UV–vis spectroscopic titration was carried out on a Varian Cary 50 spectrophotometer at a rate of 360 nm min−1 using a 1-cm quartz cuvette at 25 °C. Aliquots of 2 mM Bi(NTA) stock solution were stepwise titrated into apo-SARS-CoV-2 helicase (10 μM) in titration buffer (50 mM Tris-HCl, pH 7.4, 20 mM NaCl, 2 mM TCEP) and UV–vis spectra were recorded in a range of 250–600 nm 10 min after each addition. The binding of bismuth(iii) to the protein was monitored by the increase in absorption at ~340 nm. The ultraviolet titration curve was fitted with the Ryan–Weber nonlinear equation and Kd was estimated.

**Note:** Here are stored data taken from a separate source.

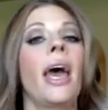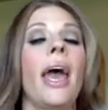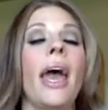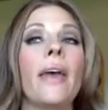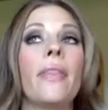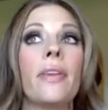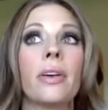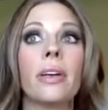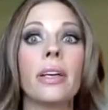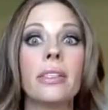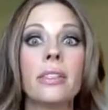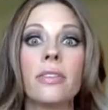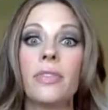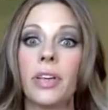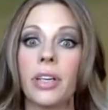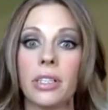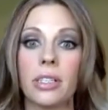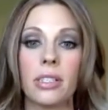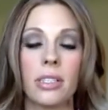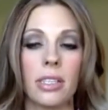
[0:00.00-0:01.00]
And there is a
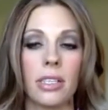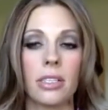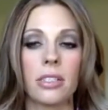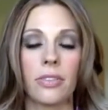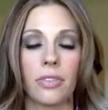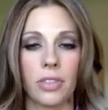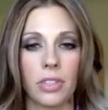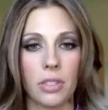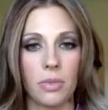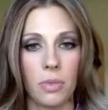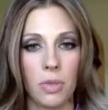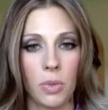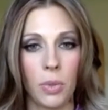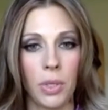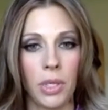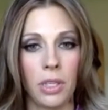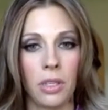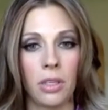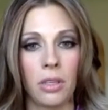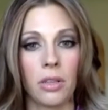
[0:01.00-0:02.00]
very distinct difference
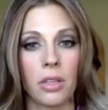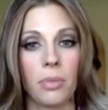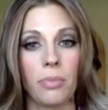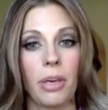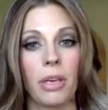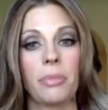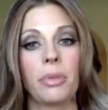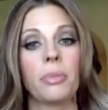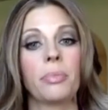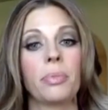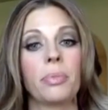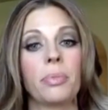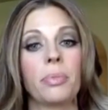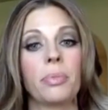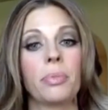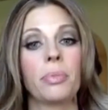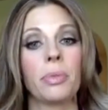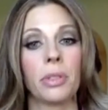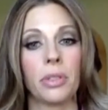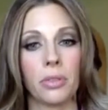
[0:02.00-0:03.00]
between. I was going to say, how do
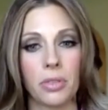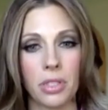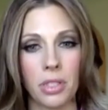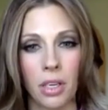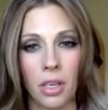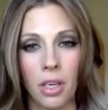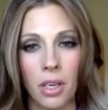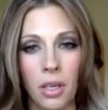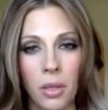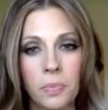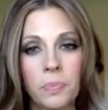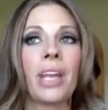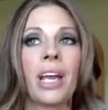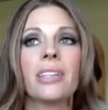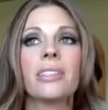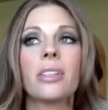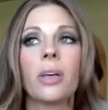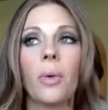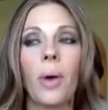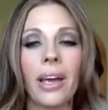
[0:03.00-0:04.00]
you know the difference?
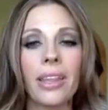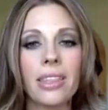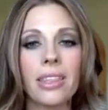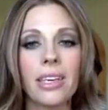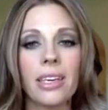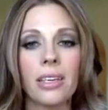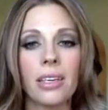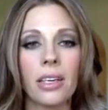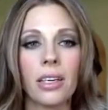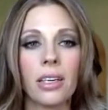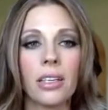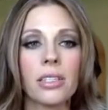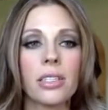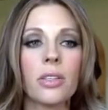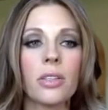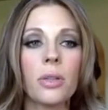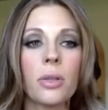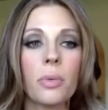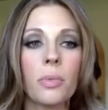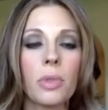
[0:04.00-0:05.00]
So I think
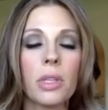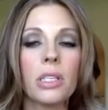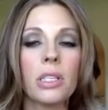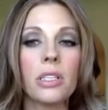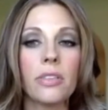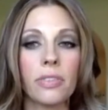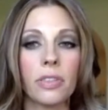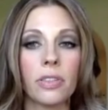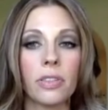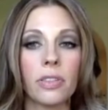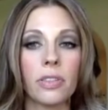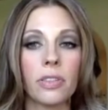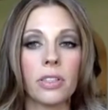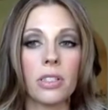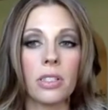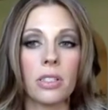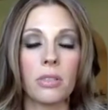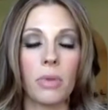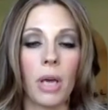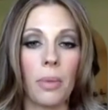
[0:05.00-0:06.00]
so. The, the
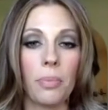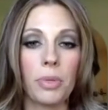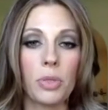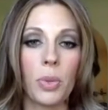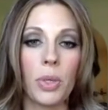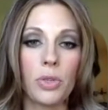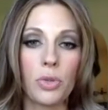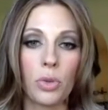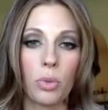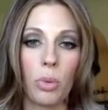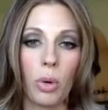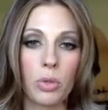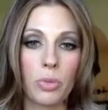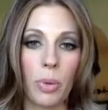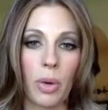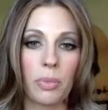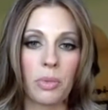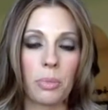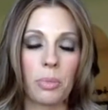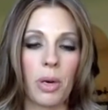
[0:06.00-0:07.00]
difference um, between true
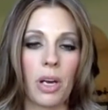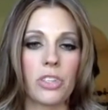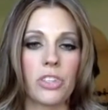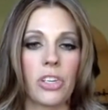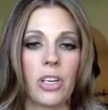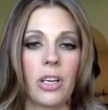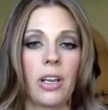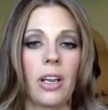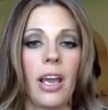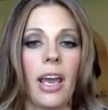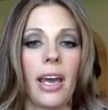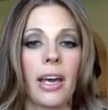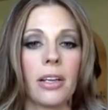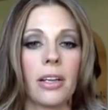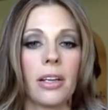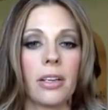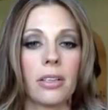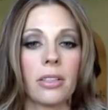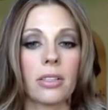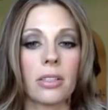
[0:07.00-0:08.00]
postpartum depression
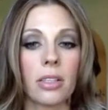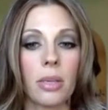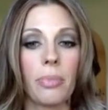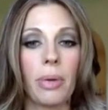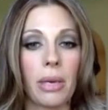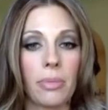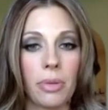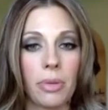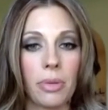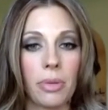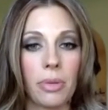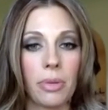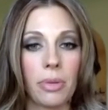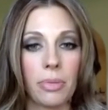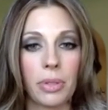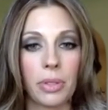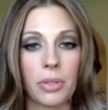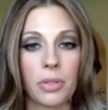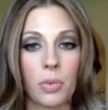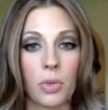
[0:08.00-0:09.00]
and the baby
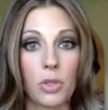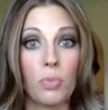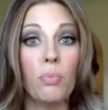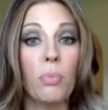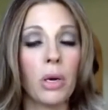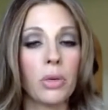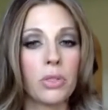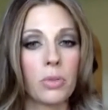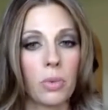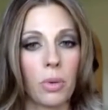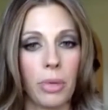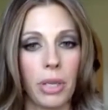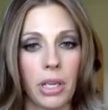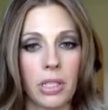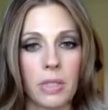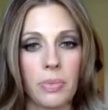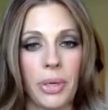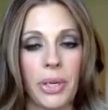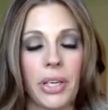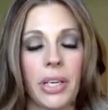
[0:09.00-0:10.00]
blues, which most
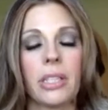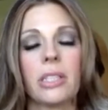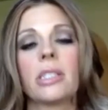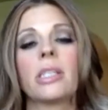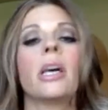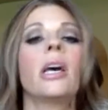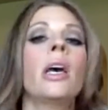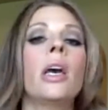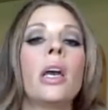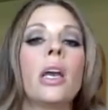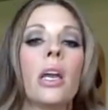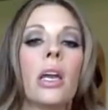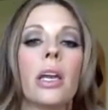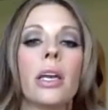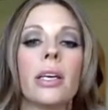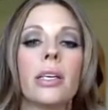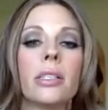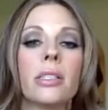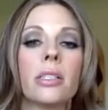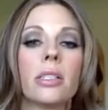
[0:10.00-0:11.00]
women experience,
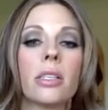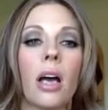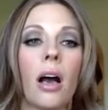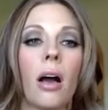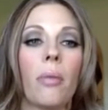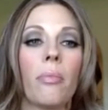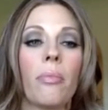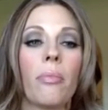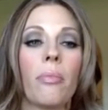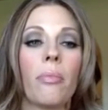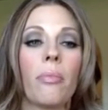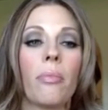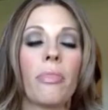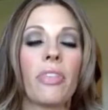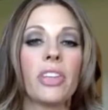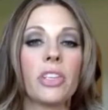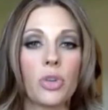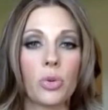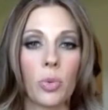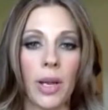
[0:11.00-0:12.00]
is um,
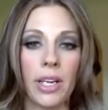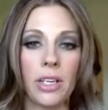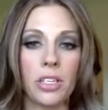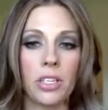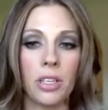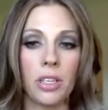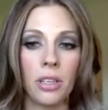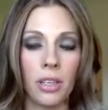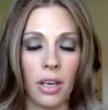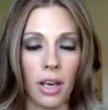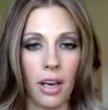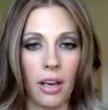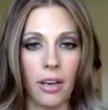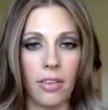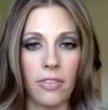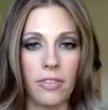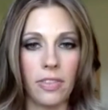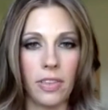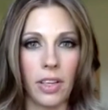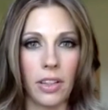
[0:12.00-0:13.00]
the duration
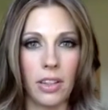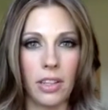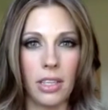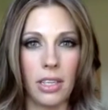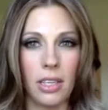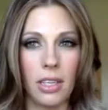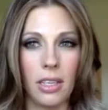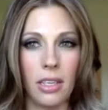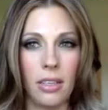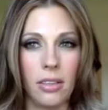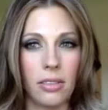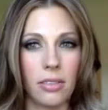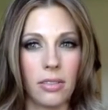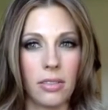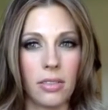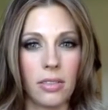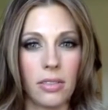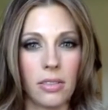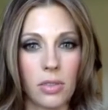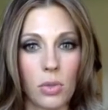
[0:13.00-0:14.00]
of the
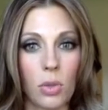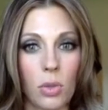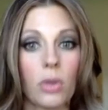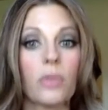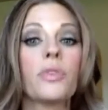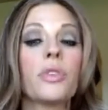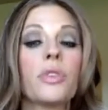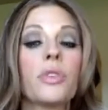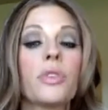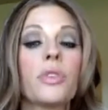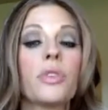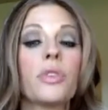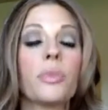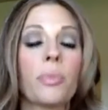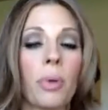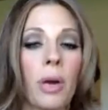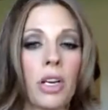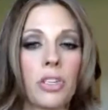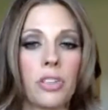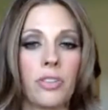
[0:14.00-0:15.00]
sort of
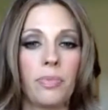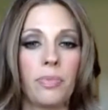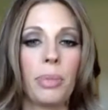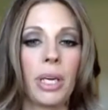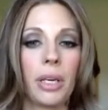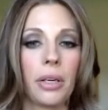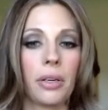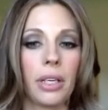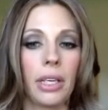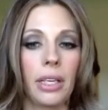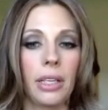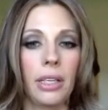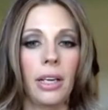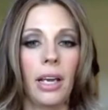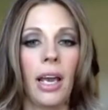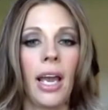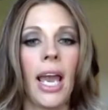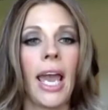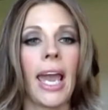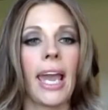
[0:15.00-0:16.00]
depression
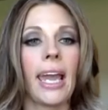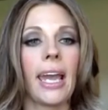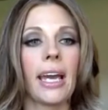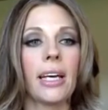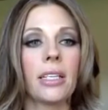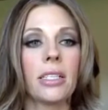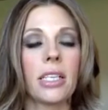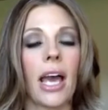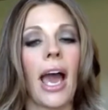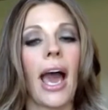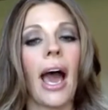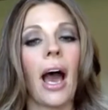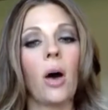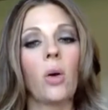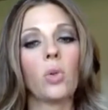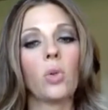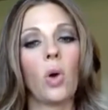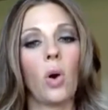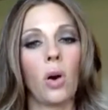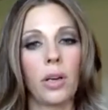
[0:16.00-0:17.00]
period and
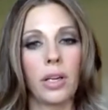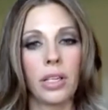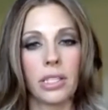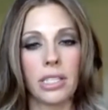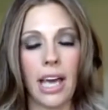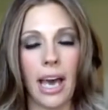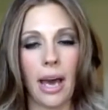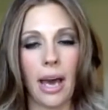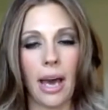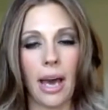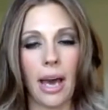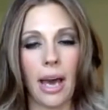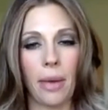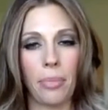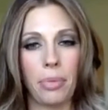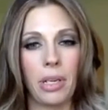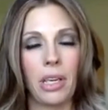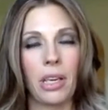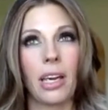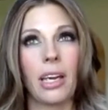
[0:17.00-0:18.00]
how long it's
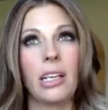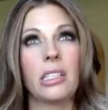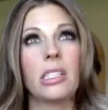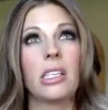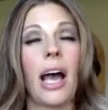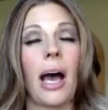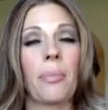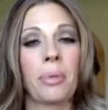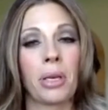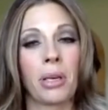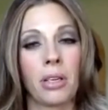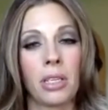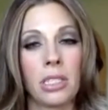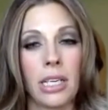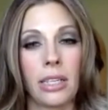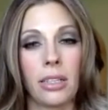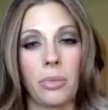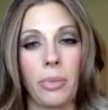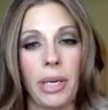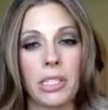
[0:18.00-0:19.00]
happening and is it happening on
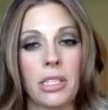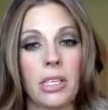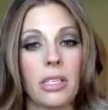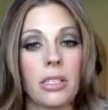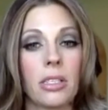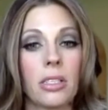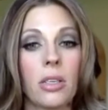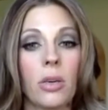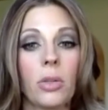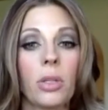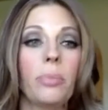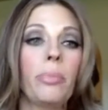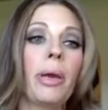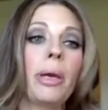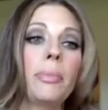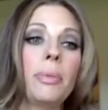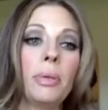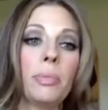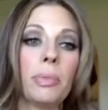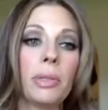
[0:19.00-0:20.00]
a daily basis. So
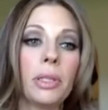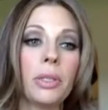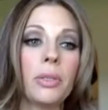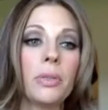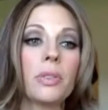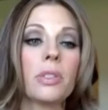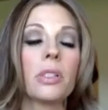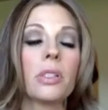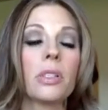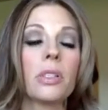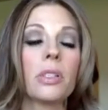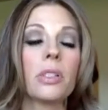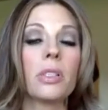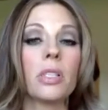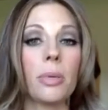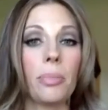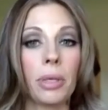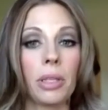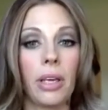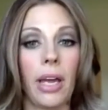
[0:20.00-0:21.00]
the baby blues
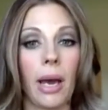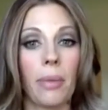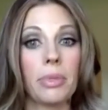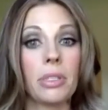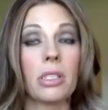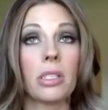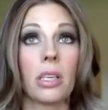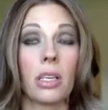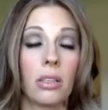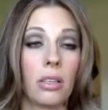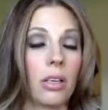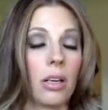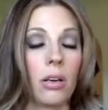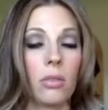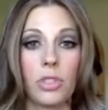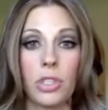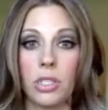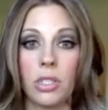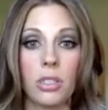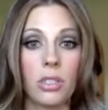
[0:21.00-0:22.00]
typically happens, you
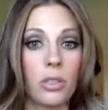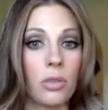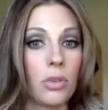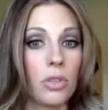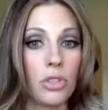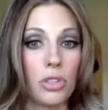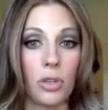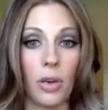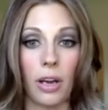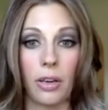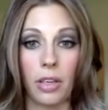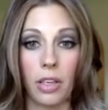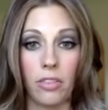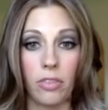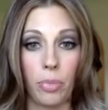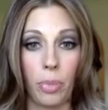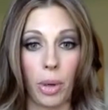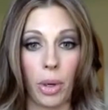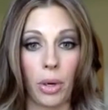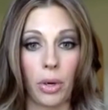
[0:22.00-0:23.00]
know, just as soon as you
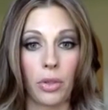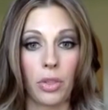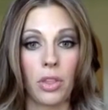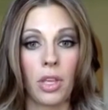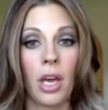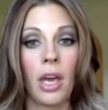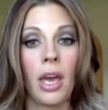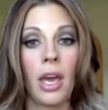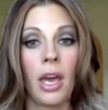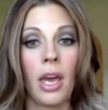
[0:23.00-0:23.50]
give birth.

Zinc displacement analysis

SARS-CoV-2 helicase (3 μM) was incubated with 10 μM ZnSO4 in dialysis buffer (20 mM Tris-HCl, pH 7.4, 150 mM NaCl, 5 mM TCEP) overnight at 4 °C, and the unbound Zn(ii) ions were removed by dialysis in Zn-free dialysis buffer to ensure that Zn(ii) was fully loaded into the proteins. The resulting protein was then incubated with various concentrations of RBC by dialysis at 4 °C overnight with mild shaking. The samples were subsequently dialysed in the dialysis buffer to remove unbound metal ions, and then acidified by concentrated nitric acid at 60 °C for 2 h. Samples were diluted to a detectable concentration range and subjected to ICP-MS analysis (Agilent 7700x, Agilent Technologies) with 115In as an internal standard for 209Bi, 66Zn. Protein concentrations were quantified by standard bicinchoninic acid assay (Thermal Fisher Scientific).

Statistical analysis

All statistical analyses were performed on three independent experiments, or more if otherwise stated, using Prism 8.0 (GraphPad Software Inc.) software.

Reporting Summary

Further information on research design is available in the Nature Research Reporting Summary linked to this Article.